Re: [tor-dev] Proposal 328: Make Relays Report When They Are Overloaded

3 Mar 2021

      On 02 Mar (20:58:43), Mike Perry wrote:
...
On 3/2/21 6:01 PM, George Kadianakis wrote:
...
David Goulet <dgoulet@torproject.org> writes:
...
Greetings,
Attached is a proposal from Mike Perry and I. Merge requsest is here:
https://gitlab.torproject.org/tpo/core/torspec/-/merge_requests/22
Hello all,
while working on this proposal I had to change it slightly to add a few
more metrics and also to simplify some engineering issues that we would
encounter. You can find the changes here:
           https://gitlab.torproject.org/asn/torspec/-/commit/b57743b9764bd8e6ef8de689d...
Mike, based on your comments in the #40222 ticket, I would appreciate
comments on the way the DNS issues will be reported. David argued that
they should not be part of the "overload-general" line because they are
not an overload and it's not the fault of the network in any way. This
is why we added them as separate lines. Furthermore, David suggested we
turn them into a threshold "only report if 25% of the total requests
have timed out" instead of "only report if at least one time out has
occured" since that would be more useful.
I'm confused by this confusion.
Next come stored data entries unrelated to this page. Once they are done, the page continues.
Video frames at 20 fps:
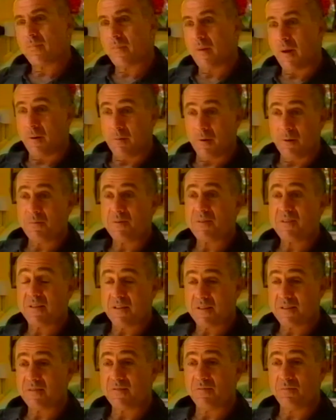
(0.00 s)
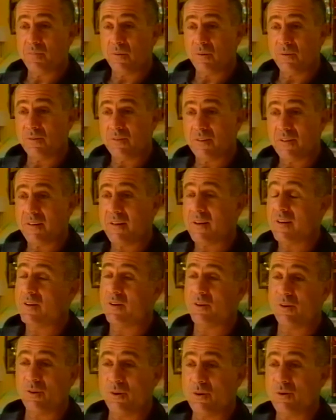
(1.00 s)
an obsessive builder and a
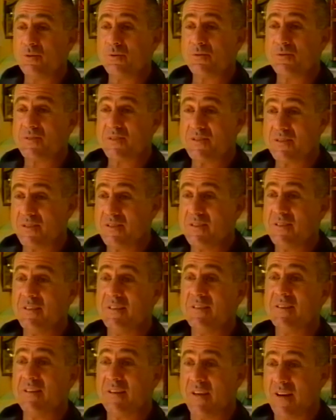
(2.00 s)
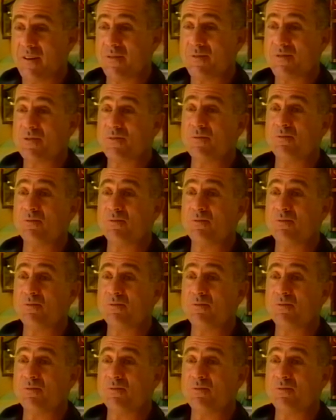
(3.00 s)
local city council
There's pretty clear precedent for
treating packet drops as a sign of network capacity overload. We've also
seen it experimentally specifically with respect to DNS, during Rob's
experiment. We discussed this on Monday.
However, I agree there's a chance that a single packet drop can be
spurious, and/or could be due to ephemeral overload as TCP congestion
causes. But 25% is waaaaaaaaaay too high. Even 1% is high IMO, but is
more reasonable. We should ask some exits what they see now. The fact
that our DNS scanners are not currently seeing this at all, and the
issue appeared only for the exact duration of Rob's experiment, suggests
that DNS packets drops are extremely rare in healthy network conditions.
Ok, likely 25% is way too high indeed.

The idea behind this was simply that a network hiccup or a temporary faulty
DNS server would not move away traffic from the Exit for a 72h period
(reminder that the "overload-general" sticks for 72h in the extrainfo once
hit).
...
Furthermore, revealing the specific type of overload condition
increases the ability for the adversary to use this information for
various attacks. I'd rather it be combined in all cases, so that the
specific cause is not visible. In all cases, the reaction of our systems
should be the same: direct less load to relays with this line. If we
need to dig, that's what MetricsPort is for.
In fact, this DNS packet drop signal may be particularly useful in
traffic analysis attacks. Its reporting, and likely all of this overload
reporting, should probably be delayed until something like the top of
the hour after it happens. We may even want this delay to be a consensus
parameter. Something like "Report only after N minutes", or "Report only
N minute windows", perhaps?
Yes definitely and I would even add a random component in this so not all
relays will report an overload in a predictable timeframe and thus "if the
line appear, I know it was hit N hours ago" type of calculation.

Cheers!
David

-- 
QlSpNB+aSzOYvM3E0etjbW84Wyx4/7PrwKfWOtmEgE0=